Journal: Neurology. 2016 Feb 9;86(6):512-9.
PMID: 26658906

In this study, the researchers looked at the milk intake data for 449 men in the Honolulu Heart Study (which were collected from 1965 to 1968), and then conducted postmortem examinations of their brains (between 1992 to 2004). The researchers found that subjects who drank more than 2 cups of milk per day during their midlife years had approximately 40% fewer dopamine neurons (in certain areas of a region called the substantia nigra where the dopamine neurons live).

But here is the interesting twist in the story:

None of these 449 subjects were diagnosed with Parkinson’s disease

These were all neurologically normal/healthy individuals.

Plus this particular effect was only observed among the milk drinking, non-smokers. The milk drinking smokers did not have this cell loss (smoking is associated with a reduced risk of developing Parkinson’s disease – click here for more on this).

The researchers then took the study a step further. They  noticed that the cell loss effect was also associated with the presence of heptachlor epoxide in the brain.

What is heptac..whatever?

Heptachlor is an organochlorine compound that was used as an insecticide.
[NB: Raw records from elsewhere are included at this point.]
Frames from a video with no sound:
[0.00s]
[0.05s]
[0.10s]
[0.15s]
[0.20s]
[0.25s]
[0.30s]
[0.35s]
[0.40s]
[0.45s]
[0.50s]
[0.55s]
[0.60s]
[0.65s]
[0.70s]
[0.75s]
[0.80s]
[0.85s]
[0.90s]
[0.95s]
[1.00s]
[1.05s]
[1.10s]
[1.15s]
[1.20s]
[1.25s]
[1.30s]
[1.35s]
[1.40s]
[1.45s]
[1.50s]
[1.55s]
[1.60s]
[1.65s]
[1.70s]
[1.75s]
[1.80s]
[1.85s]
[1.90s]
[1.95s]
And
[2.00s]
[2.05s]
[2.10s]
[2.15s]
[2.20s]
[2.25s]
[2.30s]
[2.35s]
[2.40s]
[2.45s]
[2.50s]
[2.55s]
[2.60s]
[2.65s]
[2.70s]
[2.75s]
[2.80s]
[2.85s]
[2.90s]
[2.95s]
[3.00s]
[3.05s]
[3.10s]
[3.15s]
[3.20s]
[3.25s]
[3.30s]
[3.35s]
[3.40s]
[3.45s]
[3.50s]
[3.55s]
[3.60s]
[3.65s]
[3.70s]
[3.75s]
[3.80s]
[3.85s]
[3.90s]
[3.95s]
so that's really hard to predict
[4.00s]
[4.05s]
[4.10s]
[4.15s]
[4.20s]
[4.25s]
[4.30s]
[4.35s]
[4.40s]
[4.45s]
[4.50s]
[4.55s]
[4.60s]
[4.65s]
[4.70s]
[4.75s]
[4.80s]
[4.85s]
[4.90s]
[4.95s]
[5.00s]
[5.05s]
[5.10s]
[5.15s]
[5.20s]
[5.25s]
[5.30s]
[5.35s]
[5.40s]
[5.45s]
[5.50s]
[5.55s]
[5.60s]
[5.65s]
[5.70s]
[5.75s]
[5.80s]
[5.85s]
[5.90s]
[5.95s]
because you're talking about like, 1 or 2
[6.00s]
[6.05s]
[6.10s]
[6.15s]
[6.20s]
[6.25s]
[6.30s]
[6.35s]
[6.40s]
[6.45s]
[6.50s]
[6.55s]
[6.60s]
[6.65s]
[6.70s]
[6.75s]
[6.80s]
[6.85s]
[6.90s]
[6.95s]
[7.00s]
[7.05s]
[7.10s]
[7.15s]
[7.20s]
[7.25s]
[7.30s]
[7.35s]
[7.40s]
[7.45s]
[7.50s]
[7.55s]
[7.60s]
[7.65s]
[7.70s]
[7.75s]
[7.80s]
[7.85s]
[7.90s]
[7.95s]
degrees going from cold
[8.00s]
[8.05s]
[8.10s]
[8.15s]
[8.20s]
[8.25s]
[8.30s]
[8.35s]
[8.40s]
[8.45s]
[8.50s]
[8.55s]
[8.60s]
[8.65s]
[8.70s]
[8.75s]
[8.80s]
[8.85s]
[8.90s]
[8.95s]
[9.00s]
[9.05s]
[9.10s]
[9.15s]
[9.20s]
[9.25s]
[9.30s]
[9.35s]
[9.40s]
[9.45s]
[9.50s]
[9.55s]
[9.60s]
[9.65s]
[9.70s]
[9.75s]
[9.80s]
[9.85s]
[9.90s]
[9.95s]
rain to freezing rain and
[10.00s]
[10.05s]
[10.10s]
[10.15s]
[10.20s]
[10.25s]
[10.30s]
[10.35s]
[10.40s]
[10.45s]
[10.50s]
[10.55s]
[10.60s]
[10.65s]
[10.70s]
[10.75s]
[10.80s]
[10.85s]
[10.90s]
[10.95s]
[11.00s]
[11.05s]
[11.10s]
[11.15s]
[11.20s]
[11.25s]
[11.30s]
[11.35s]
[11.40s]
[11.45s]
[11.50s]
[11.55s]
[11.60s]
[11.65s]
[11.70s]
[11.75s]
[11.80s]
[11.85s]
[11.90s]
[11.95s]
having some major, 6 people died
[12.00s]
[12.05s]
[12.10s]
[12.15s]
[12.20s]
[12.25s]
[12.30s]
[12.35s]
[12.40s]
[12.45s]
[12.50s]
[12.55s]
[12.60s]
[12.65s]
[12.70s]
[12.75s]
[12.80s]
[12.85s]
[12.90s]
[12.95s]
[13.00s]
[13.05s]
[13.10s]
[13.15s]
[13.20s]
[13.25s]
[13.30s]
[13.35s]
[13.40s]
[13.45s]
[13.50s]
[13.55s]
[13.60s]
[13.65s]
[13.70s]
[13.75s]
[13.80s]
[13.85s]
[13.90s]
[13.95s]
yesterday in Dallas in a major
Pesticides and insecticides have long been associated with increased risk of Parkinson’s disease (click here to read that post).

In this study, of the 116 brains analysed, heptachlor epoxide was found in 90% of the non-smokers who drank the most milk, but only 63% of those subjects who drank no milk. This lead the researchers to speculate as to whether contamination of milk by heptachlor epoxide could have caused the cell loss. We should point out here that this particular part of the analysis is a wee bit flimsy. The sample size for the non-smoking, high milk consumption group was very small: only 12 individuals.

So what does it all mean?

It means I am now dairy free.

EDITORIAL NOTE HERE: While we do not expect this post to crash the world wide milk market, we did not want to frighten any readers out of their habit of drinking milk. It should be noted here that the daily intake of milk associated with increased risk of Parkinson’s disease is very high (>16 oz/day or 1/2 a litre/day). Having said that lowering ones dairy intake does have many benefits for ones health.

In addition, in our last post, we discussed the microbiome of the gut and how the bacteria there could be influencing Parkinson’s disease. It would be interesting to see whether follow-up studies of that particular study highlight any insecticide/pesticide interactions with the bacteria of the gut.

One last thing: The purpose of today’s post was not to scare people out of drinking milk, but merely to throw a curious observation out there for people to think about. It will be interesting to hear what people think about this, especially any observations based on their own experience.